Over the past three decades, I watched my younger brother, Adam, deteriorate from musician and high-functioning bipolar to exhausted alcoholic. In November, he was found dead in a cold New York City subway stairwell.
The coroner just recently called to say my brother had seven times the legal limit of alcohol in his system, which stopped his weak heart.
Adam, who was homeless, often told me that he was “drinking away the darkness.” He was so blinded by others’ light that he failed to see his own.
My brother believed that his light had gone out.
I’ve written before that the homeless are invisible to most people. We don’t want to see them; they make us uncomfortable.
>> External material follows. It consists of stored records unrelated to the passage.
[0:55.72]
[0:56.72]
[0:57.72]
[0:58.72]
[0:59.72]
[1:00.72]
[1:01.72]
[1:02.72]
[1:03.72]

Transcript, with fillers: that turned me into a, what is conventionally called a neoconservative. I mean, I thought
By shining a light on them, I hope people will be forced to open their eyes.
Because of the last piece I wrote about my brother, at Thanksgiving, other homeless people and shelter workers who read his story online contacted me to say they’d met him in his final years.
Adam would have been shocked to learn that he was their light. His self-deprecating jokes, guitar playing and sketches on pieces of cardboard, handed out freely at shelters and on the street, brought joy to others.
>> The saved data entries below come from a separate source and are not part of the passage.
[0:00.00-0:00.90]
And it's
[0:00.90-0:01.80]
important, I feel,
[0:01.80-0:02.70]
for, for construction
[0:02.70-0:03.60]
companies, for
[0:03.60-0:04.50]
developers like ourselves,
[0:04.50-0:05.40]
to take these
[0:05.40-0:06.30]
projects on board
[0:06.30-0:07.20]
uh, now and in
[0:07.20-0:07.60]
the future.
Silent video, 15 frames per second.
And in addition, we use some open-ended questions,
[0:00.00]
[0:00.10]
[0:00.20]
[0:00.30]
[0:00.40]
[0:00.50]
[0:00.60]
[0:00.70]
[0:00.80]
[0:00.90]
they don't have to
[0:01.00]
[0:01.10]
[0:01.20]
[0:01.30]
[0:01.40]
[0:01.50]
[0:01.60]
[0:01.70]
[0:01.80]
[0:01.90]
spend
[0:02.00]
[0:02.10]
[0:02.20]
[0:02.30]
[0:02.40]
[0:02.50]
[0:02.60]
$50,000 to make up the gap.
Hearing that, I resolved to hold up a mirror for others who are walking around in the dark.
A veteran in North Carolina who had been stationed in Hampton Roads and has been homeless off and on since 1981 contacted me through Twitter. Many street people find a kind of safe invisibility online as they spend countless hours in public libraries while waiting for shelters to reopen at night.
On Twitter, this veteran uses the handle “Occupy_Homeless.” “You good folks that are not from our tribe, seldom understand,” he said. “Being invisible can be safer at times, but we need to be visible and you need to keep writing that. Please. It’s hard for us to trust, but I trust you to do that.”
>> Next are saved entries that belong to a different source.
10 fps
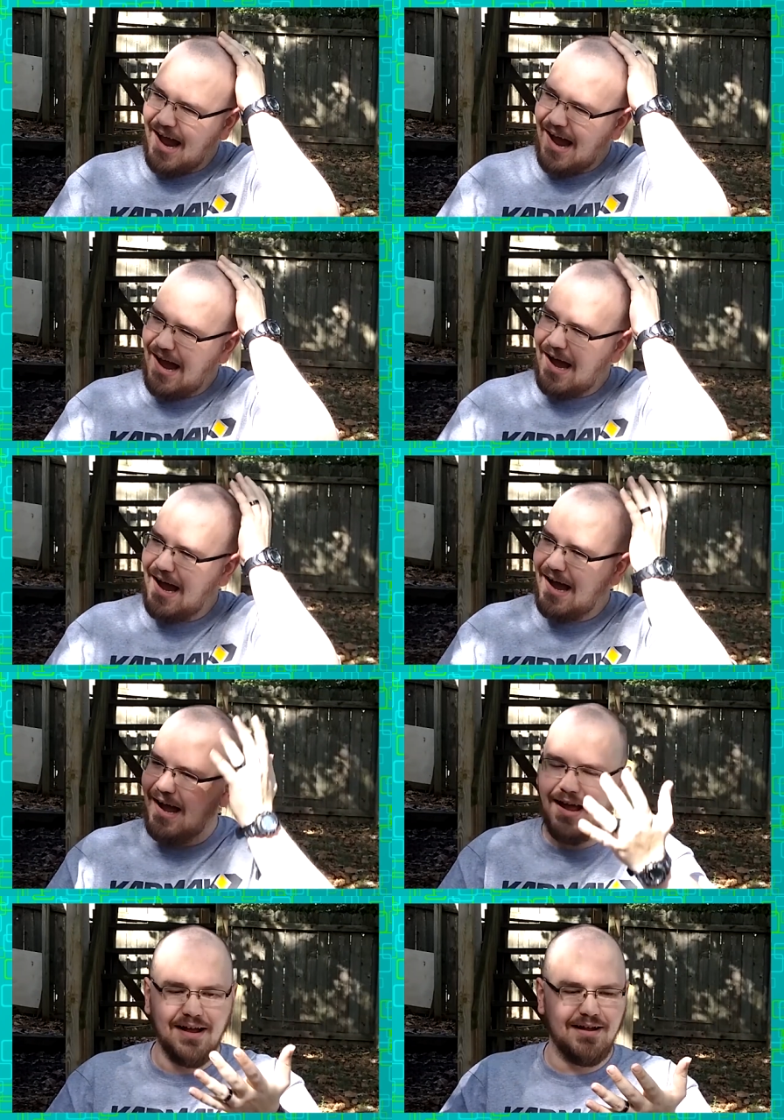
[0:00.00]

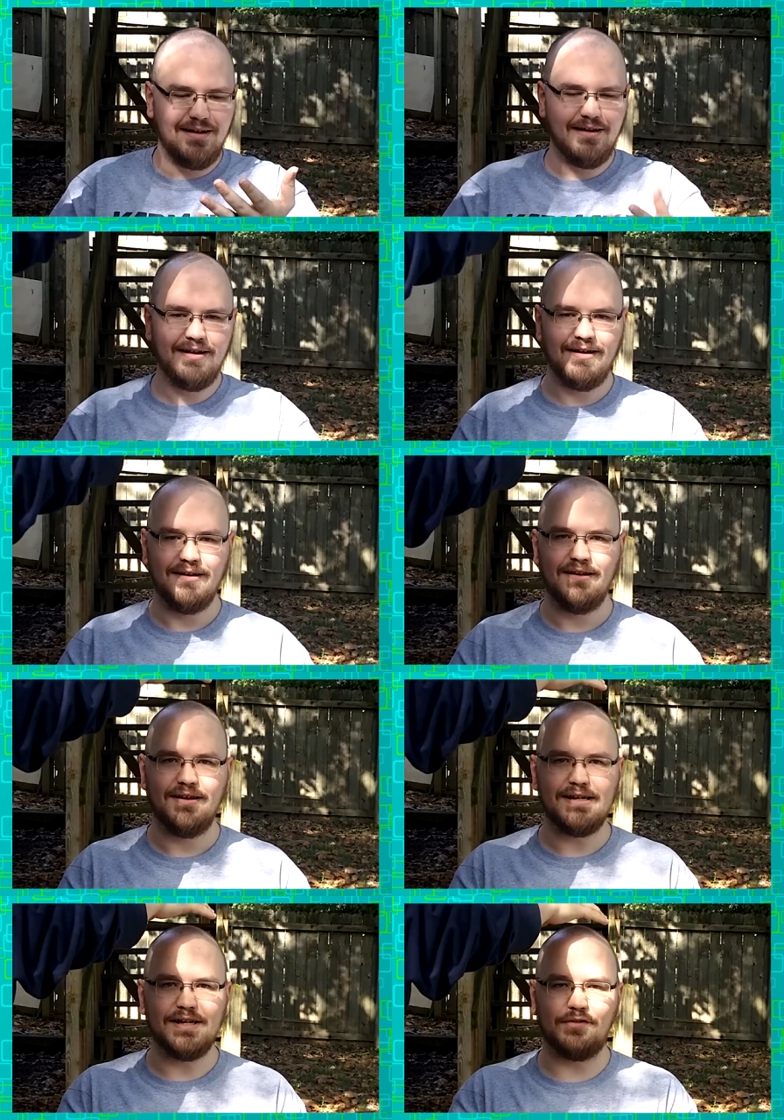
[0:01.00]
Ah,
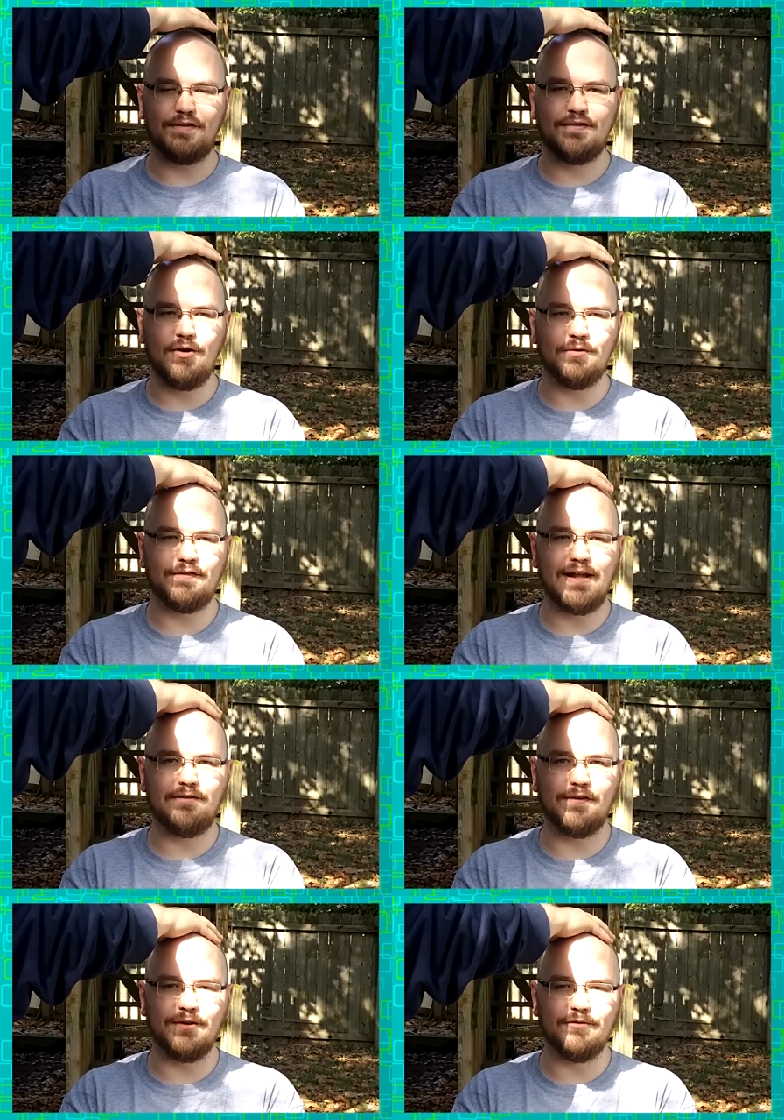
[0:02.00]
it's so
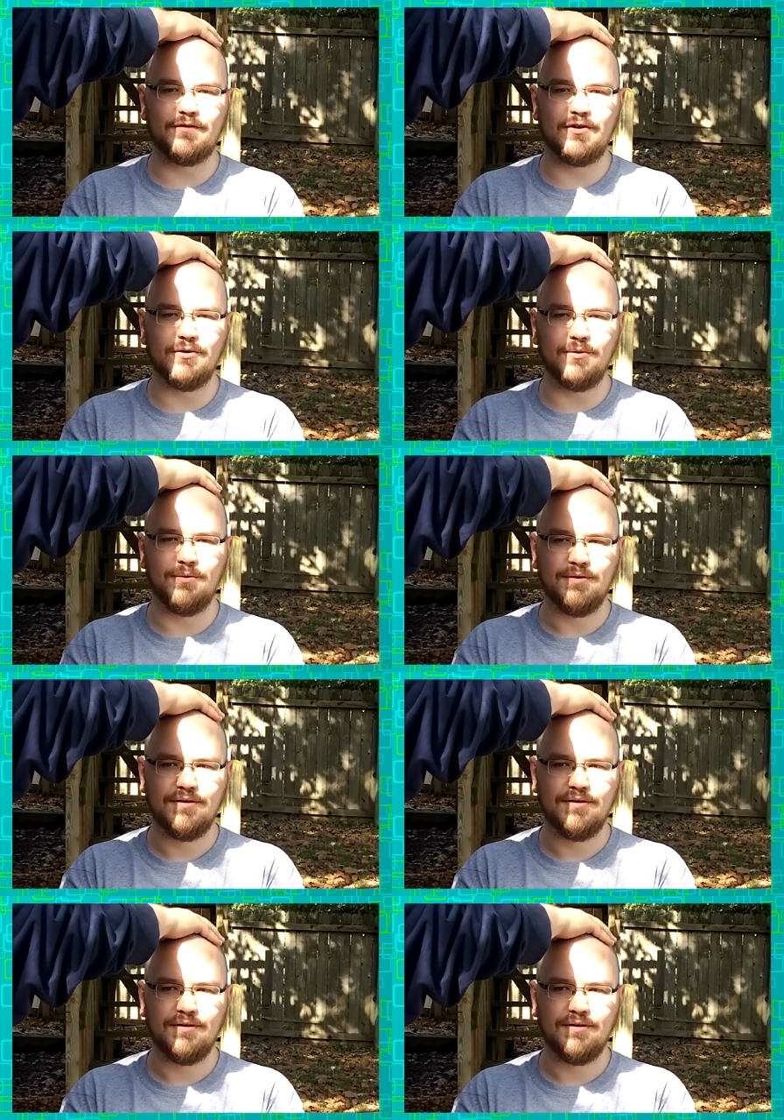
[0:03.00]
sensitive too.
Darkness isn’t reserved for street people, though. Last week during the weekly chess night at a Norfolk community center, I noticed one of the regulars, a young, divorced father, sitting alone in a corner.
He’s always been one of the lights in the room. Seeing him go completely dark shook me up.
He works hard at a blue-collar job and still makes time to bring his son every Wednesday evening, from another city, so they can learn the game side by side.
This man’s quiet presence speaks of hope for fatherhood, community, the mending of broken families and broken dreams.
He told me that his problem that night was a weight familiar to many: Finances. Self-worth. Family issues.
Sometimes sharing your own story can help other people pull themselves together, so I told him mine.
I told him about Adam and my pain over feeling that I had failed him.
Then I told him that seeing him with his son, and all the promise they held, helped me look away from my darkness and into their light.
He needed to know that he was a light.
As soon as it sank in, his eyes told me his spark was still there.
Sometimes we need to take that few moments to recognize when someone’s gone dark and stoke them up.
In addition to being a light, we are all mirrors for each other. We reflect what we see. To be the best reflections we can be, we cannot be blind to the suffering of others.